Saturday, September 24, 2005

We Broke It, We Own It

Billmon once again produces a definitive discussion of the pros and cons of an immediate withdrawal from Iraq by the U.S.

We are faced with some hard decisions ahead. What happens if we beat a fast retreat? Will Iraq collapse into a complete civil war with ethnic cleansing and massive civilian death and suffering? Will we have triggered a holacaust of destruction with our irresponsible effort to remove Saddam from power with trumped up intelligence and everchanging justification of what we are trying to accomplish? Who knows the extent of carnage that will result.

What will happen if we contiue our stubborn struggle to suppress the insurgency? We know we will kill more civilians. We know that more Americans will die and be maimed. Regardless of our presence it is getting worse and most likely will continue to do so. How long are we to hang on before we give up and leave?

Is there anyone who will not admit that we are responsible for all the past destruction and all the future destruction?

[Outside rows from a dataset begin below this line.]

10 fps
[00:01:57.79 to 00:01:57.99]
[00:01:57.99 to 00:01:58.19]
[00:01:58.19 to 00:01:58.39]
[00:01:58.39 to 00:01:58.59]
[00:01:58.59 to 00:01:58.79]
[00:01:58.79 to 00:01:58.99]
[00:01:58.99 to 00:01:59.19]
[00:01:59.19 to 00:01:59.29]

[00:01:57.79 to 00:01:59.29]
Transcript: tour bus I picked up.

The majority of Americans foolishly supported the invasion and many still trumpet the mistaken and misleading "Support The Troops" mantra.

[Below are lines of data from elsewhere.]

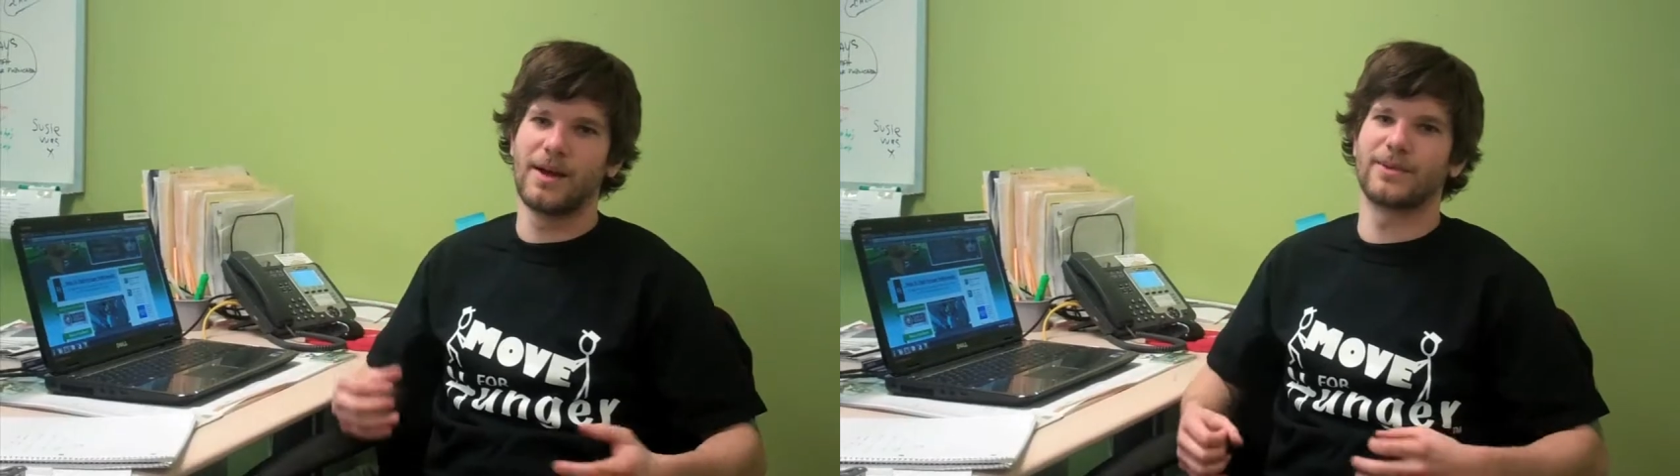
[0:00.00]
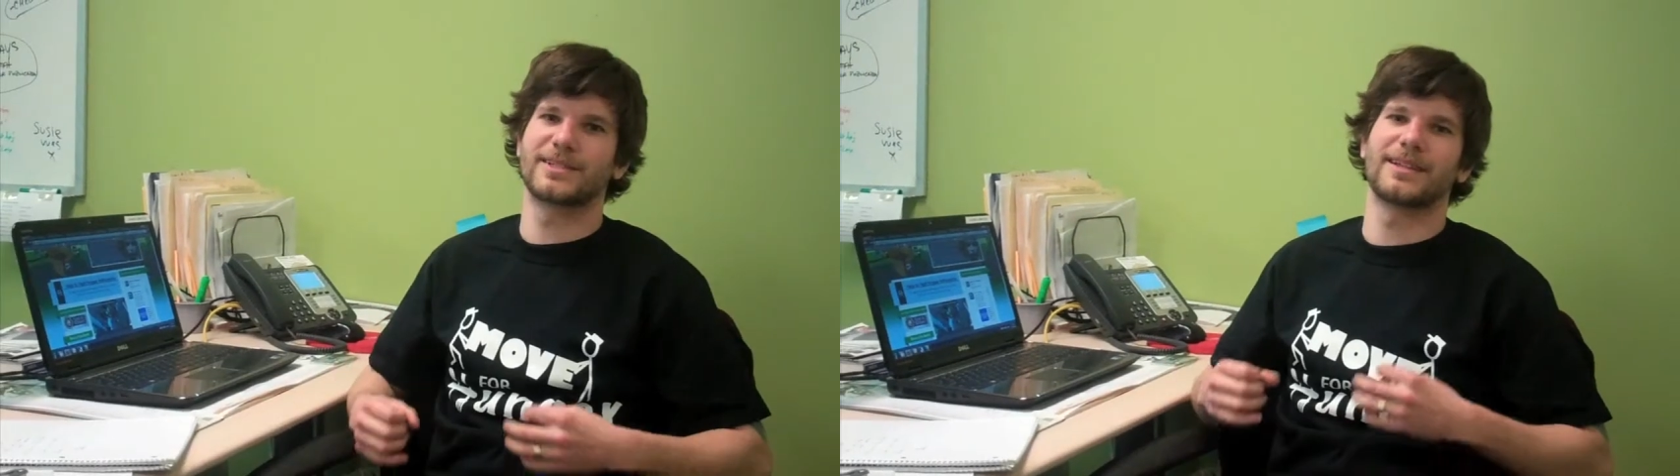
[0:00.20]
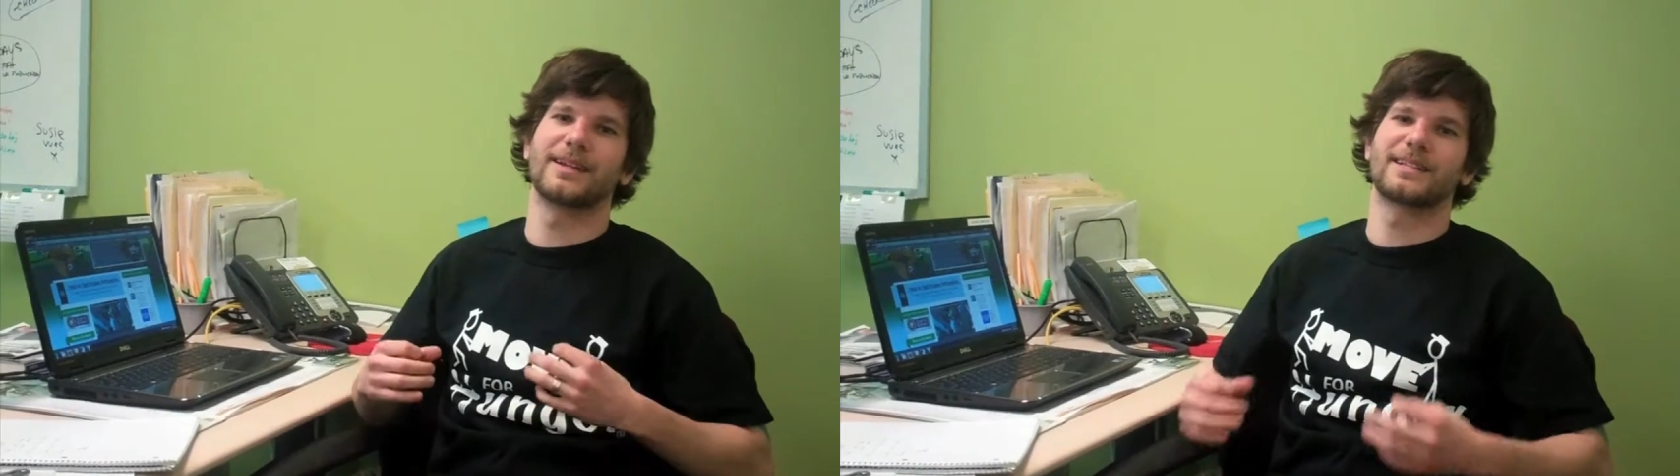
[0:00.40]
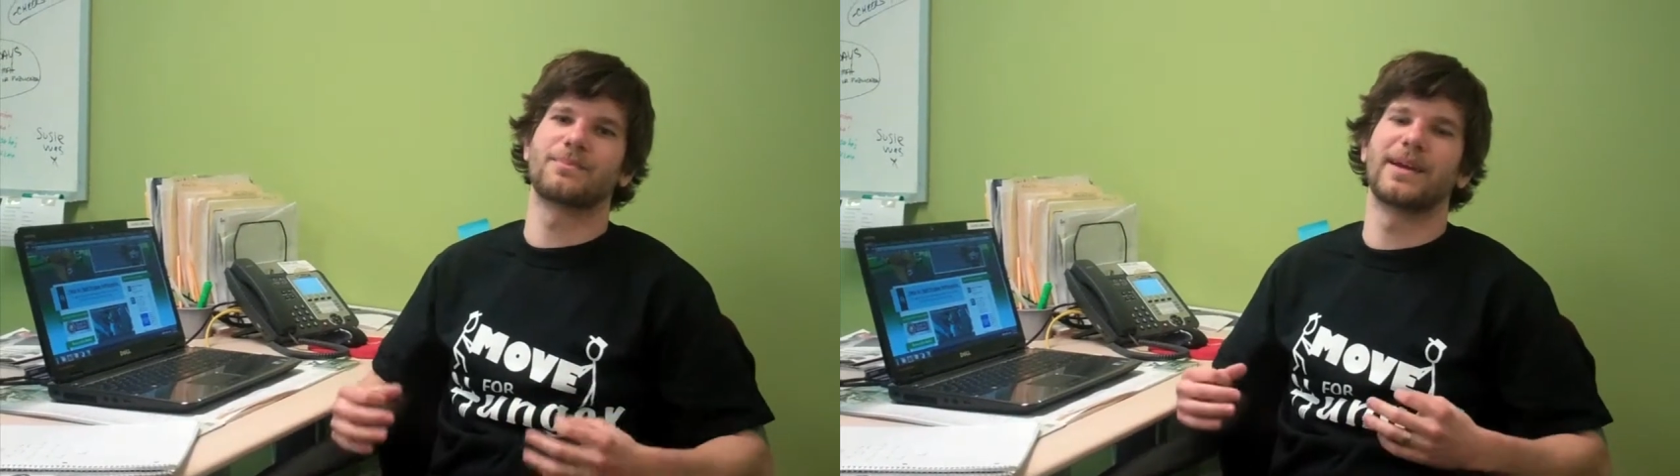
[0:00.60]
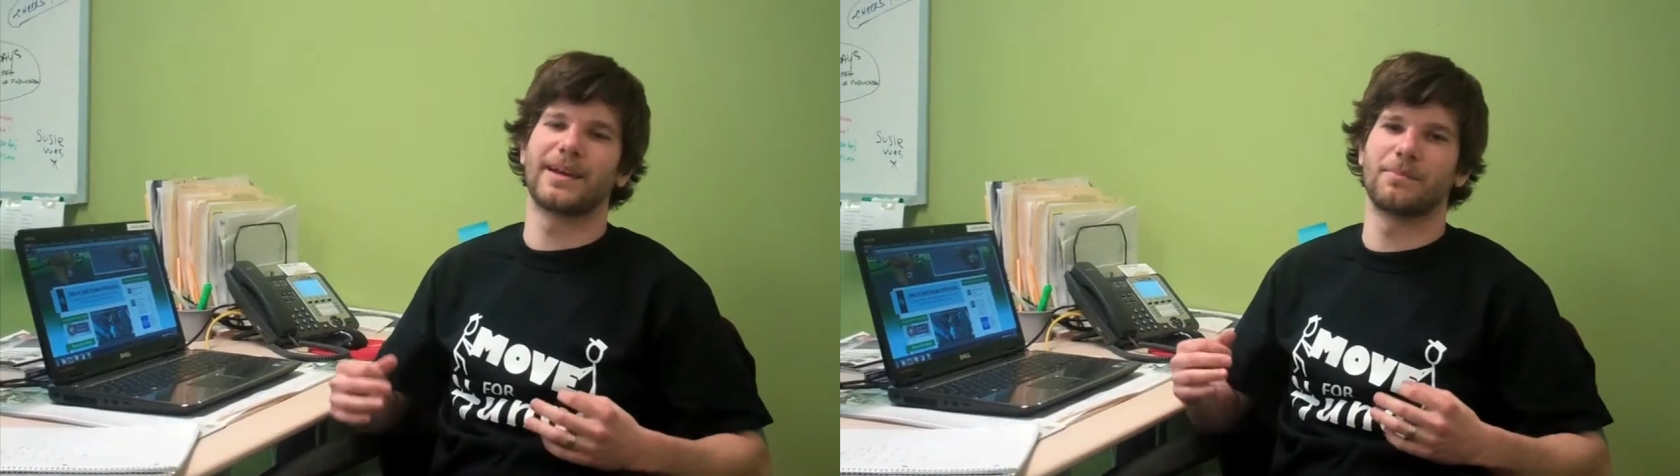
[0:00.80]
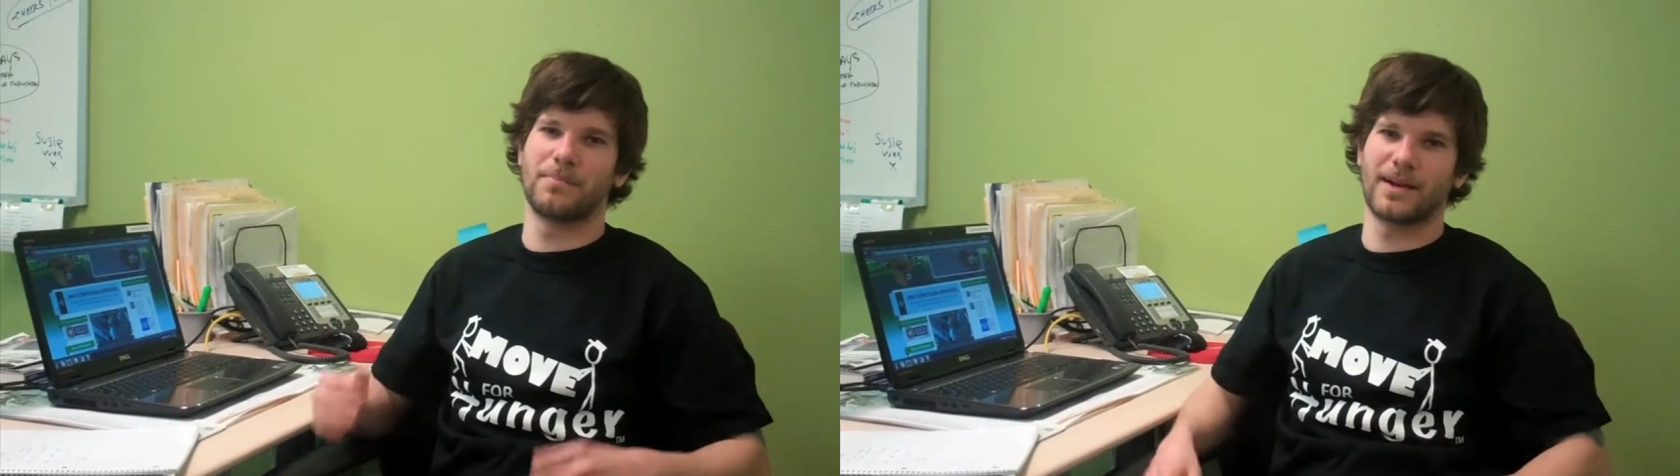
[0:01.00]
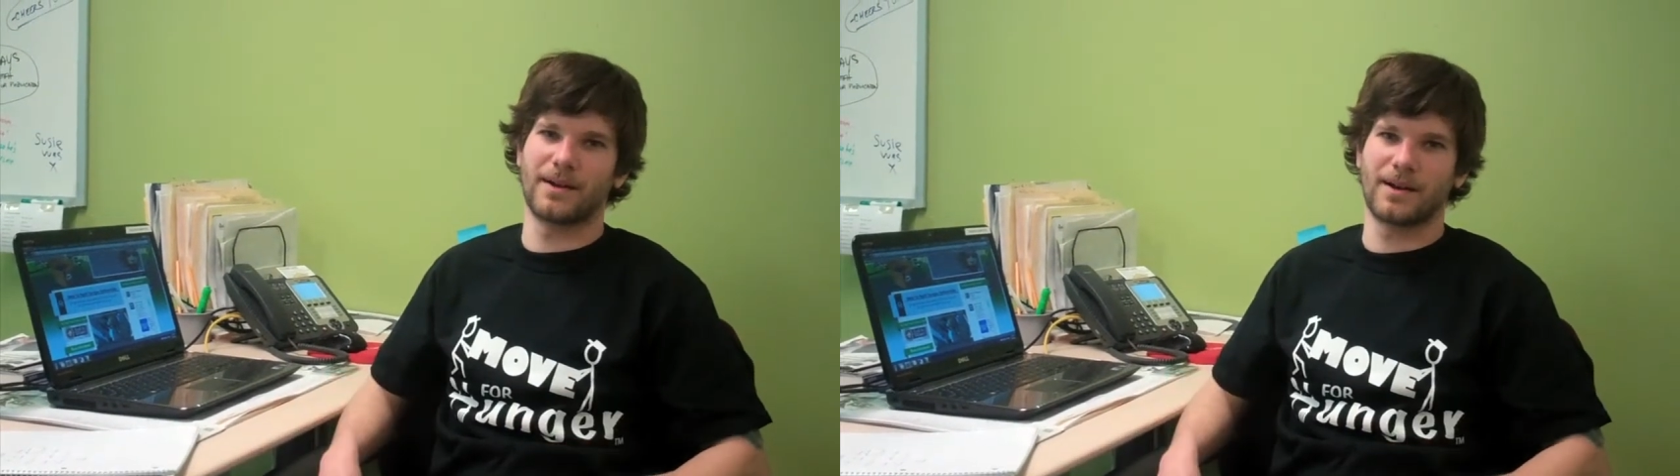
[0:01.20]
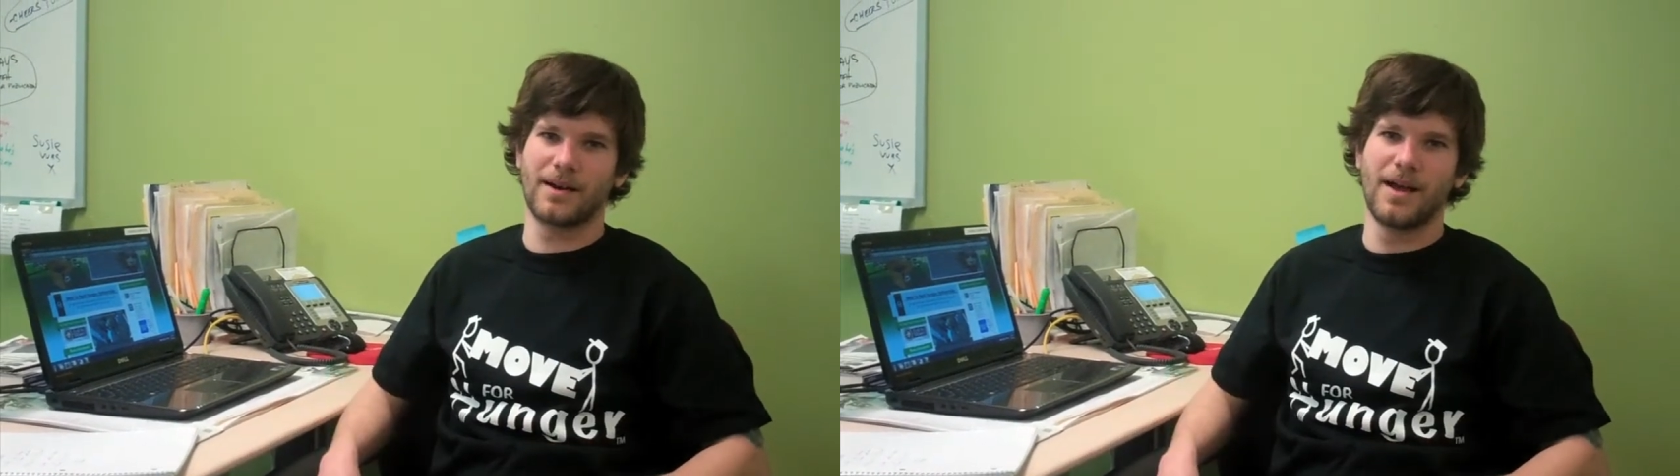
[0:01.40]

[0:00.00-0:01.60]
We said, let's make it bigger.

Billmon has come to the same painful realization that I have. Something has to give. Regardless of the outcome and the probable disastrous results we really have no choice but to recognize the fruitlessness of trying to make a bad situation better with more violence and death at the hands of American soldiers. It's like when the firefighters arrive on scene with the building already too involved to try and attempt to put out the fire. All there is to do is try and keep the fire contained and let it burn itself out.

We have set the middle east on fire and poured fuel on it for two years with our agression and lack of a coherent strategy. It is fully involved and there is nothing left to do put pull back and protect, as best we can, the exposures. There is no upside here.

To quote Billmon:

We have to get out -- not because withdrawal will head off civil war in Iraq or keep the country from fallling under Iran's control (it won't) but because the only way we can stop those things from happening is by killing people on a massive scale, probably even more massive than the tragedy we supposedly would be trying to prevent.

Defeat, in other words, isn't the only alternative to failure. It could also lead to the kind of warfare that CIA counterinsurgency specialist Michael Scheuer warned about in his book Imperial Hubris:

Progress will be measured by the pace of killing and, yes, by body counts. Not the fatuous body counts of Vietnam, but precise counts that will run to extremely large numbers. The piles of dead will include as many or more civilians as combatants because our enemies wear no uniforms.

Killing in large numbers is not enough to defeat our Muslim foes. With killing must come a Sherman-like razing of infrastructure. Roads and irrigation systems; bridges, power plants, and crops in the field; fertile plants and grain mills -- all these and more will need to be destroyed to deny the enemy its support base. Land mines, moreoever, will be massively reintroduced to seal borders and mountain passes too long, high, or numerous to close with U.S. soldiers, As noted, such actions will yield large civilian casualties, displaced populations, and refugees.

Again, this sort of bloody-mindedness is neither admirable nor desirable, but it will remain America's only option so long as she stands by her failed policies toward the Muslim world.